#### WHAT THIS TASK INVOLVES
Once the line containing "[0:04.00-0:05.00]" is found in the data below, repeat it and every later line exactly, leaving the pictures out.

[Records from a data source]
——
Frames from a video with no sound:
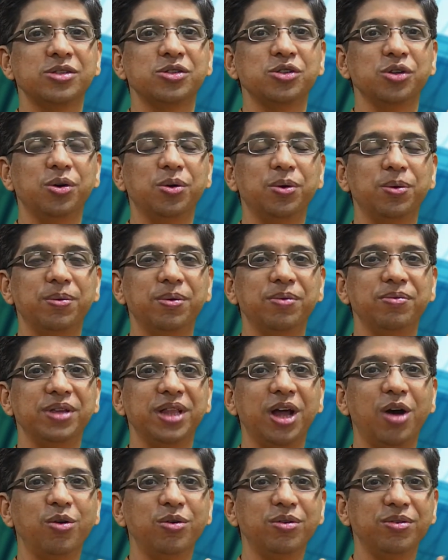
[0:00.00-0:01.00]
So
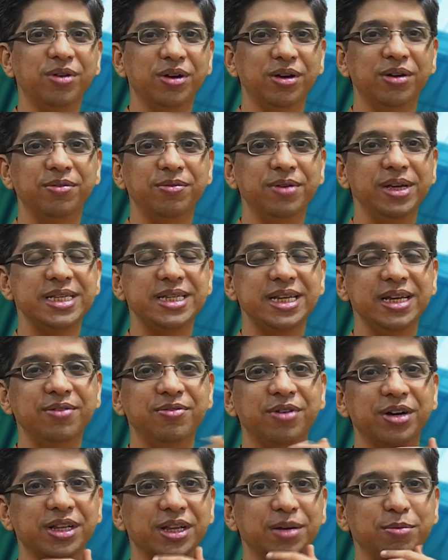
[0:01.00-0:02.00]
without
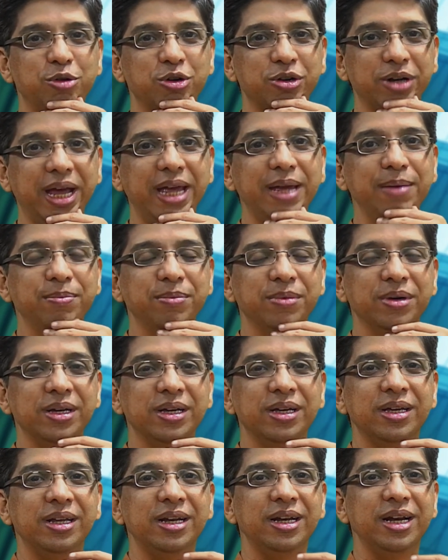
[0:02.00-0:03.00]
wasting further more time,
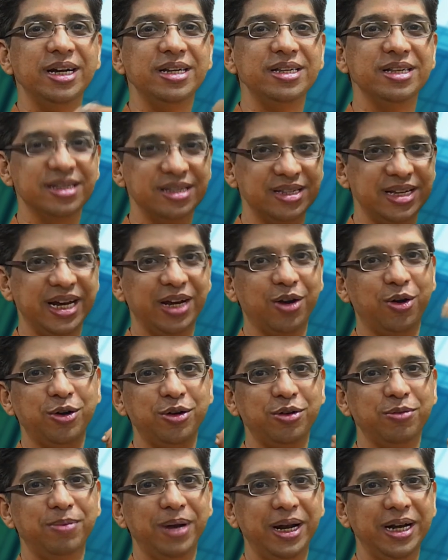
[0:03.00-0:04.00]
let us just get
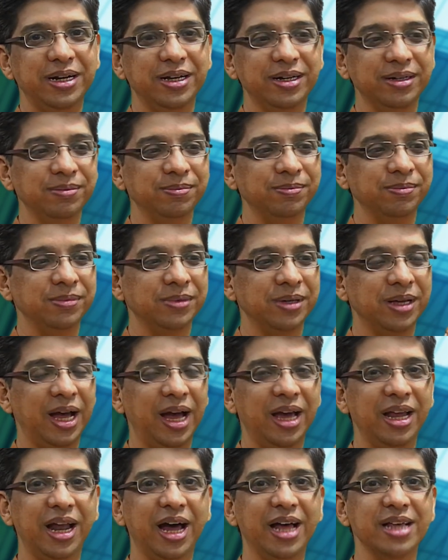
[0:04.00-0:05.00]
on to Blender.
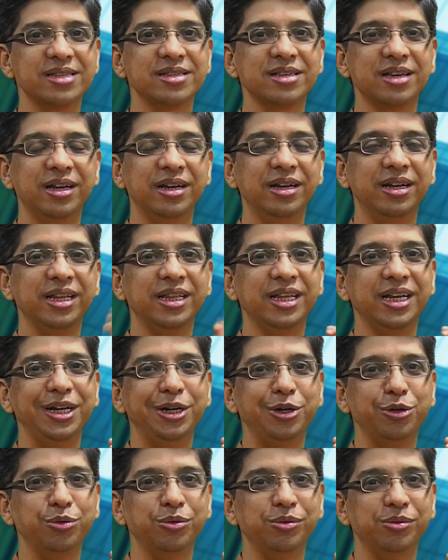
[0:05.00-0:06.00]
I will ask
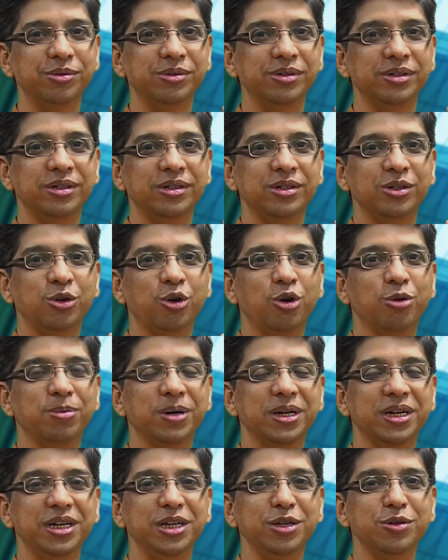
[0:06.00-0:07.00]
Nitin to
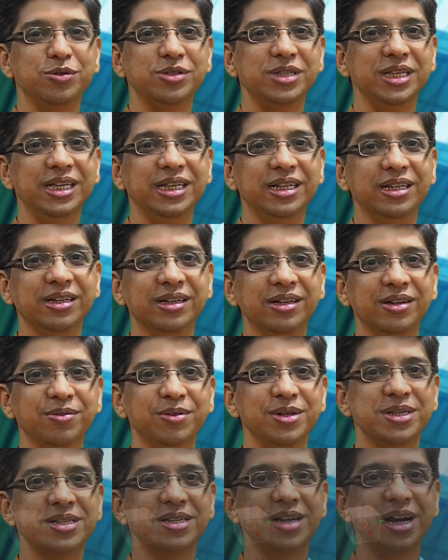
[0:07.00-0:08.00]
open a new scene
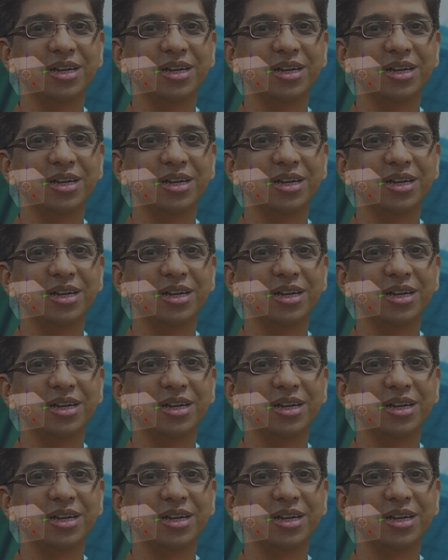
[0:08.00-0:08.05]
which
——
#### TASK RESULT
[0:04.00-0:05.00]
on to Blender.
[0:05.00-0:06.00]
I will ask
[0:06.00-0:07.00]
Nitin to
[0:07.00-0:08.00]
open a new scene
[0:08.00-0:08.05]
which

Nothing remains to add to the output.